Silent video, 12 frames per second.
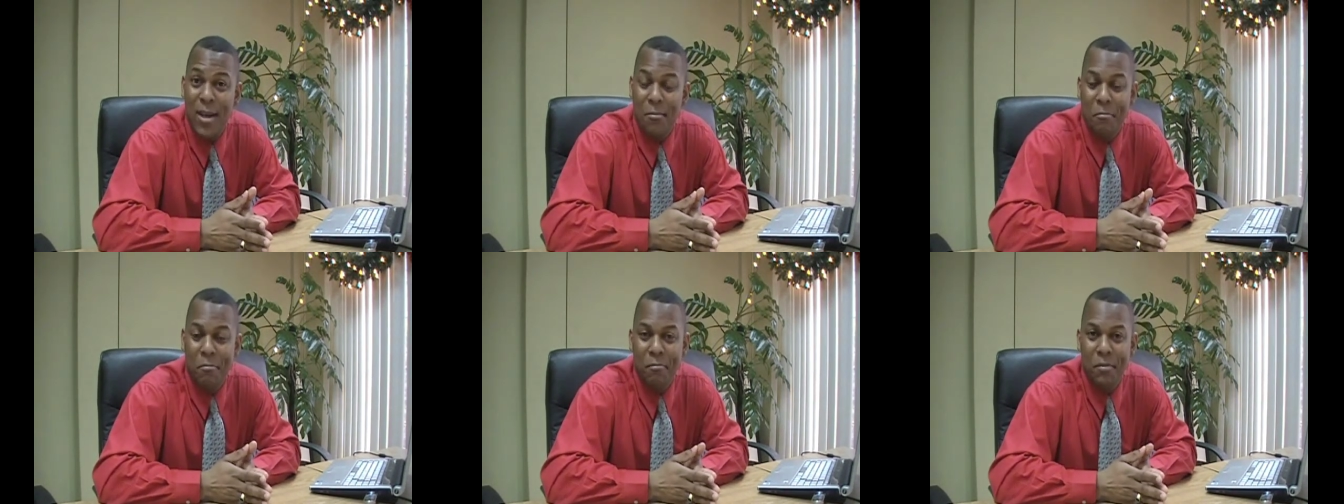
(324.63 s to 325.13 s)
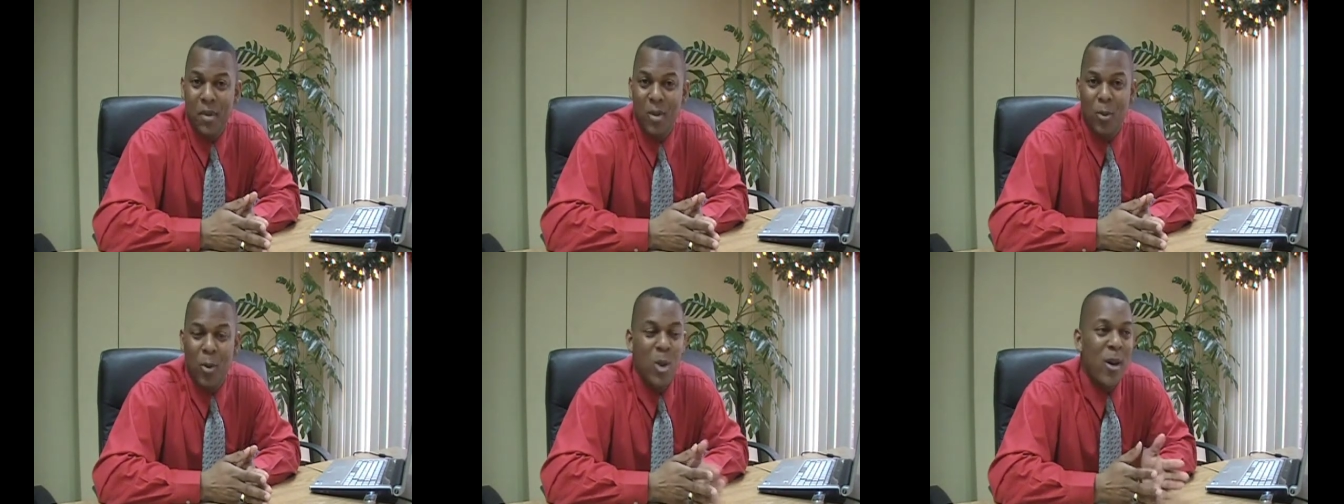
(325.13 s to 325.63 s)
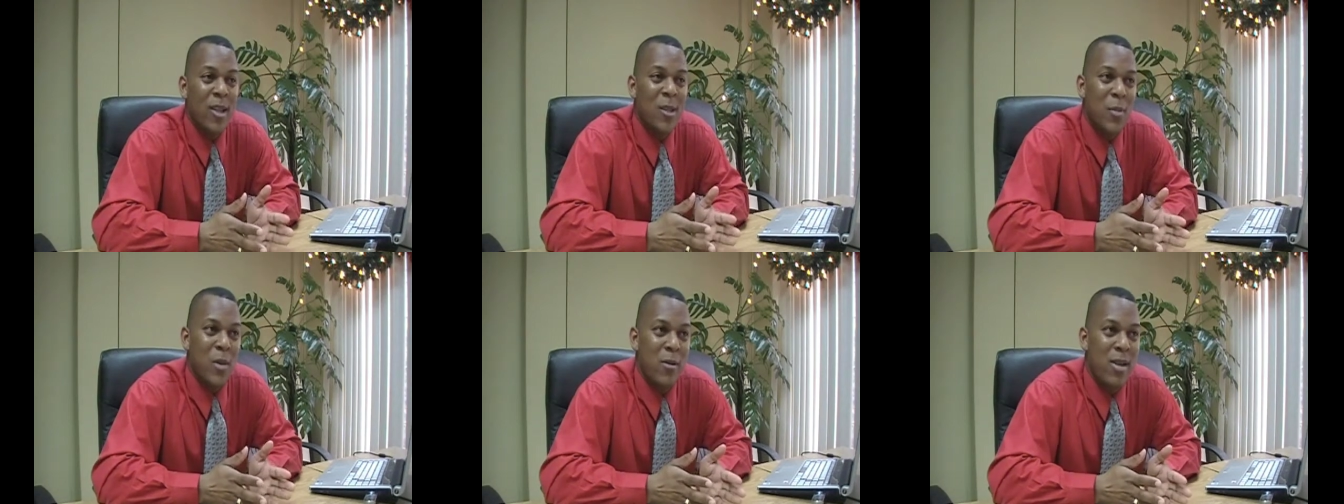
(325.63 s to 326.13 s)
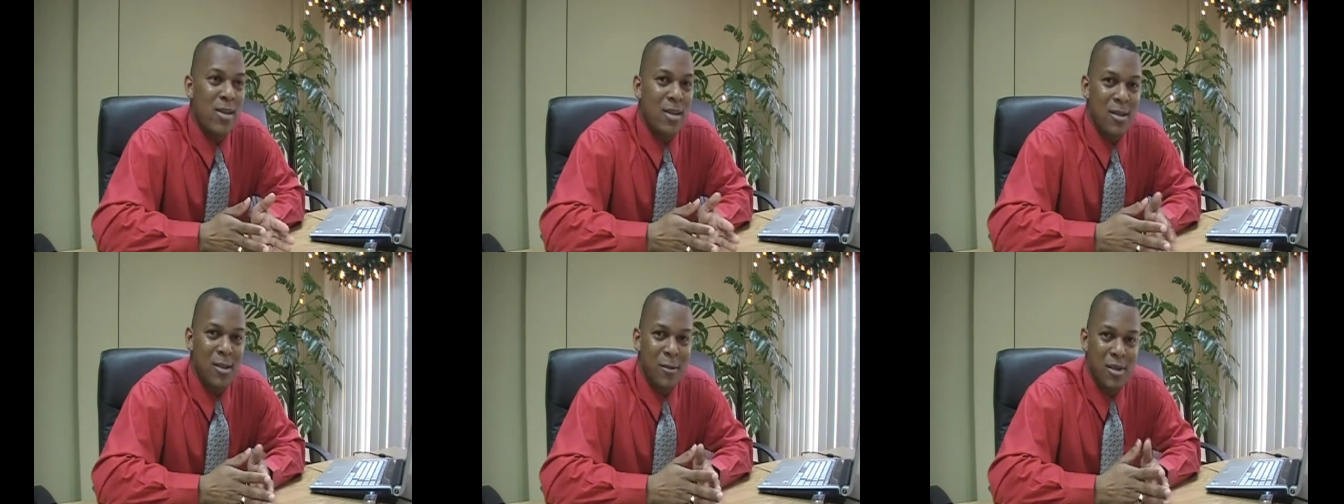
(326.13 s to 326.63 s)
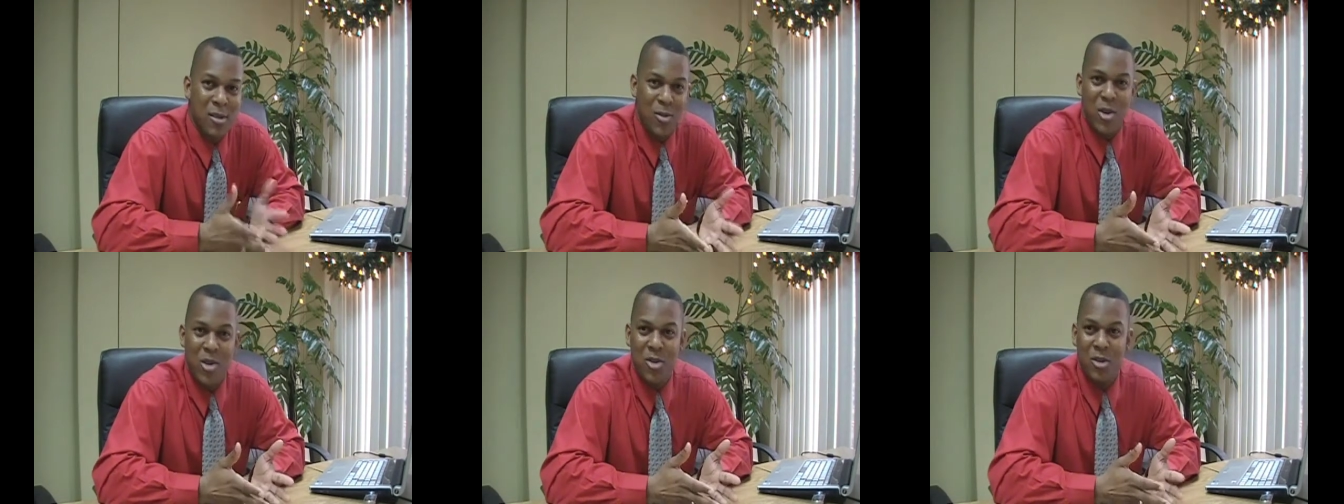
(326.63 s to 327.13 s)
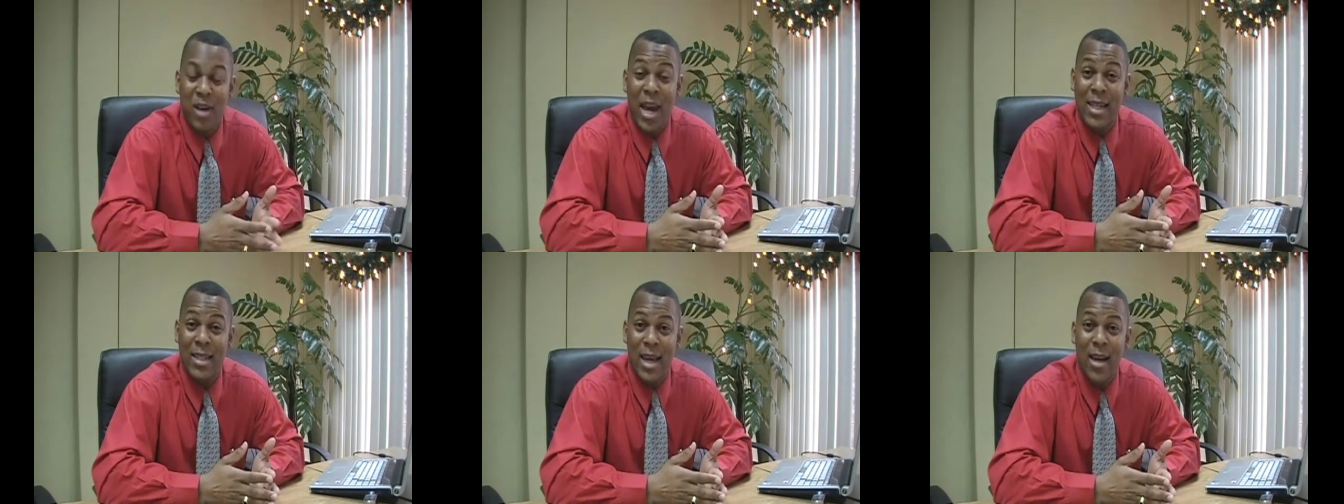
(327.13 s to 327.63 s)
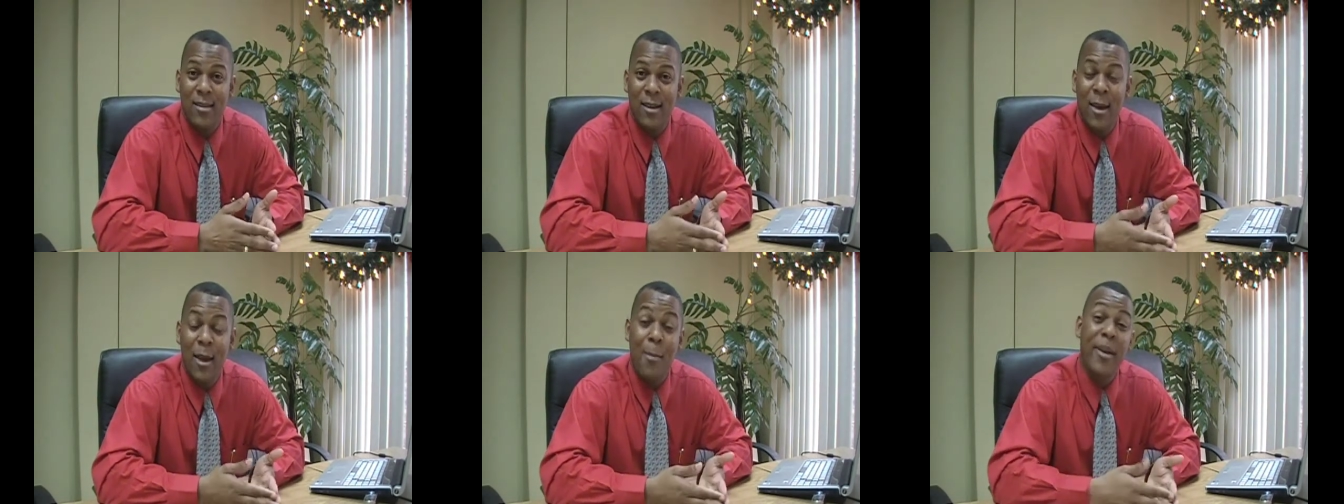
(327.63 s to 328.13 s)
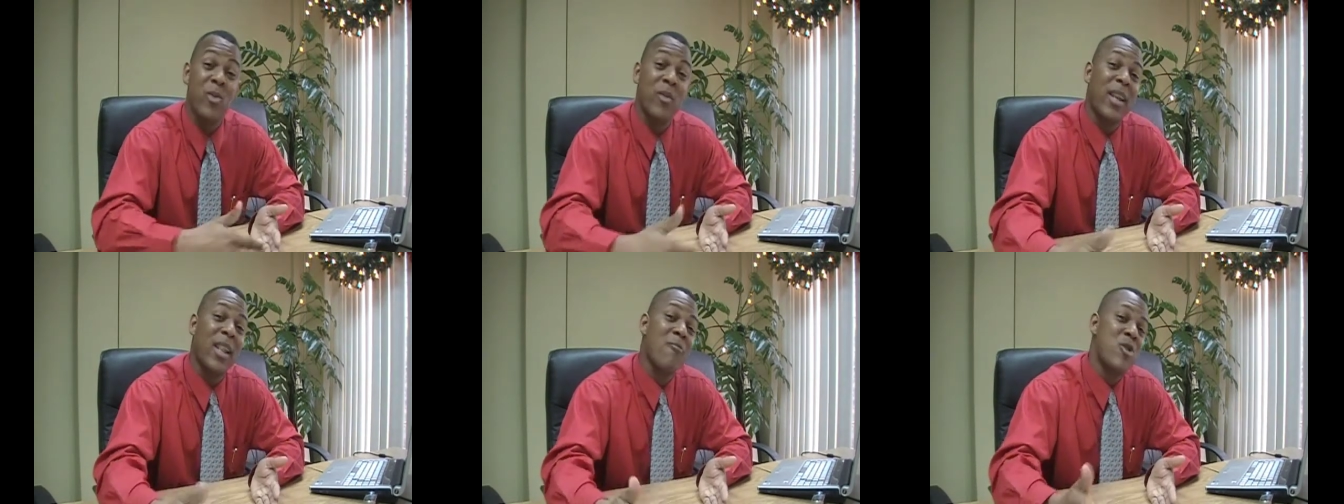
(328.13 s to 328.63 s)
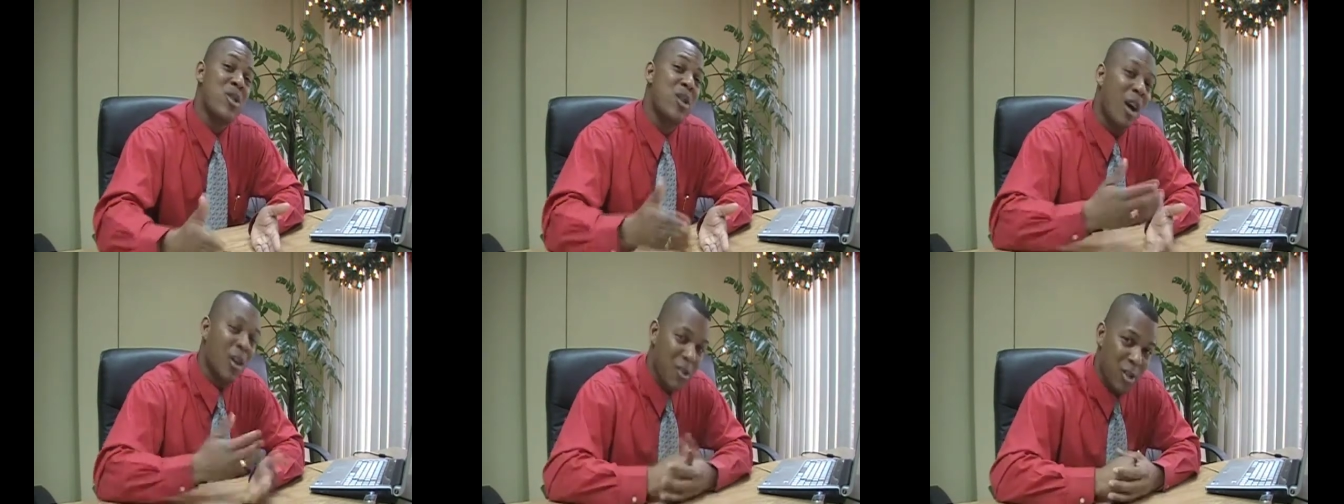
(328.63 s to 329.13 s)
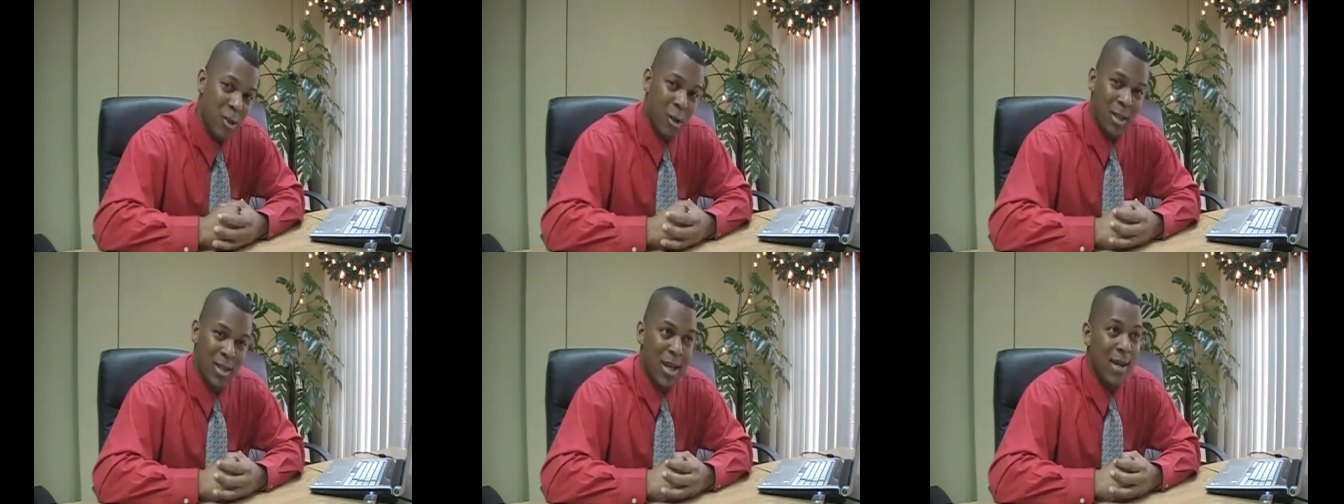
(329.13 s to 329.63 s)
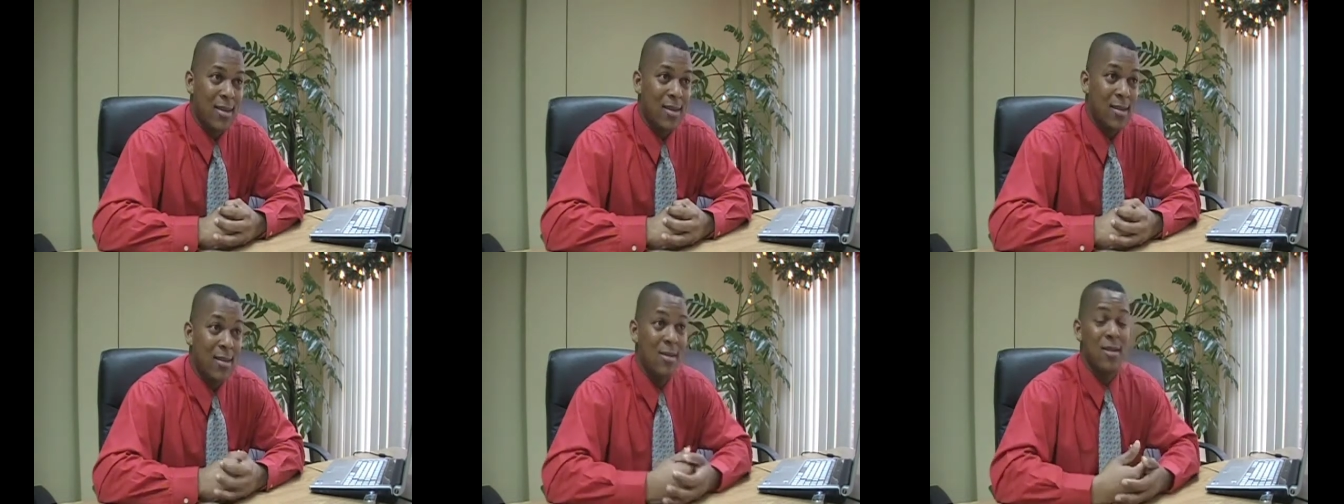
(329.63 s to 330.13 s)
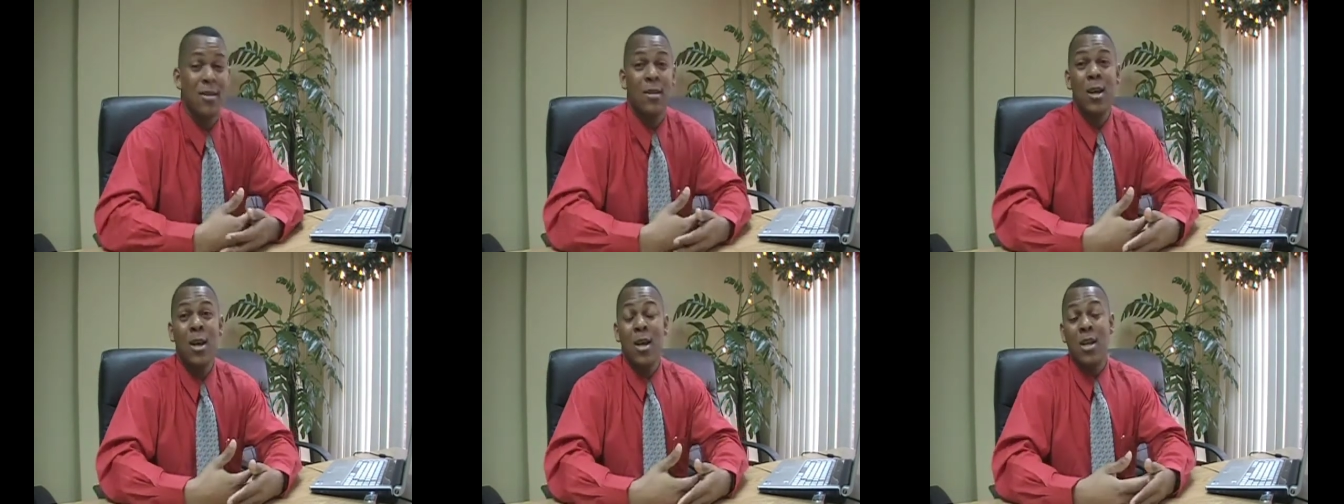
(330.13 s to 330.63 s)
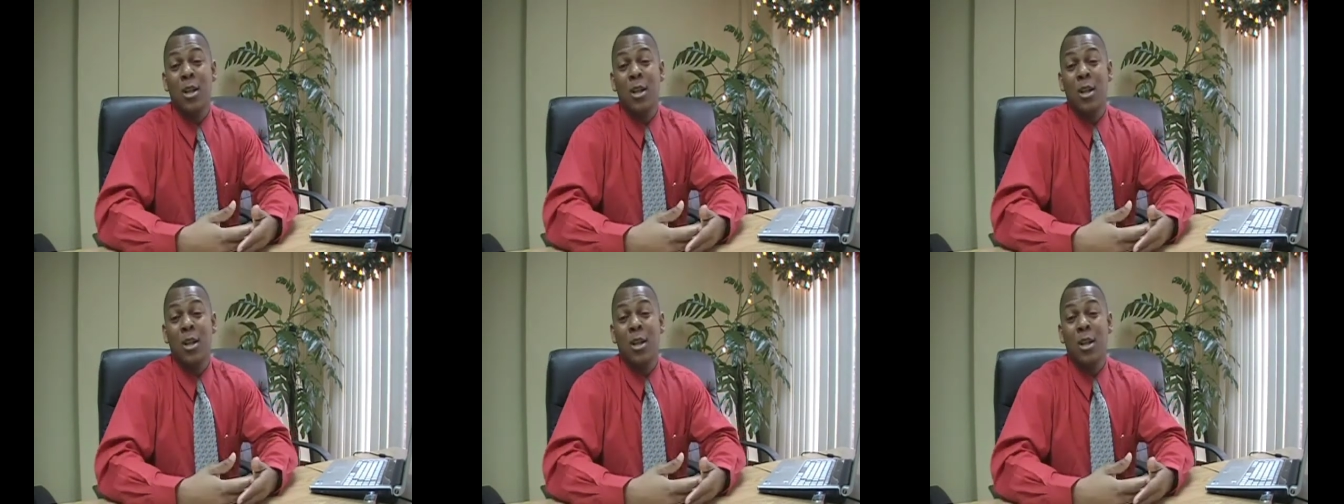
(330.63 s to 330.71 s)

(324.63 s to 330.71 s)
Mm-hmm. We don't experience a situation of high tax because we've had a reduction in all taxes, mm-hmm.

**Directions for this task:** Copy out only the lines beginning at the line with "(328.13 s to 328.63 s)" and ending at the last line of the entries. Keep them exact; drop pictures.

**Solution to this exercise:**
(328.13 s to 328.63 s)
(328.63 s to 329.13 s)
(329.13 s to 329.63 s)
(329.63 s to 330.13 s)
(330.13 s to 330.63 s)
(330.63 s to 330.71 s)

(324.63 s to 330.71 s)
Mm-hmm. We don't experience a situation of high tax because we've had a reduction in all taxes, mm-hmm.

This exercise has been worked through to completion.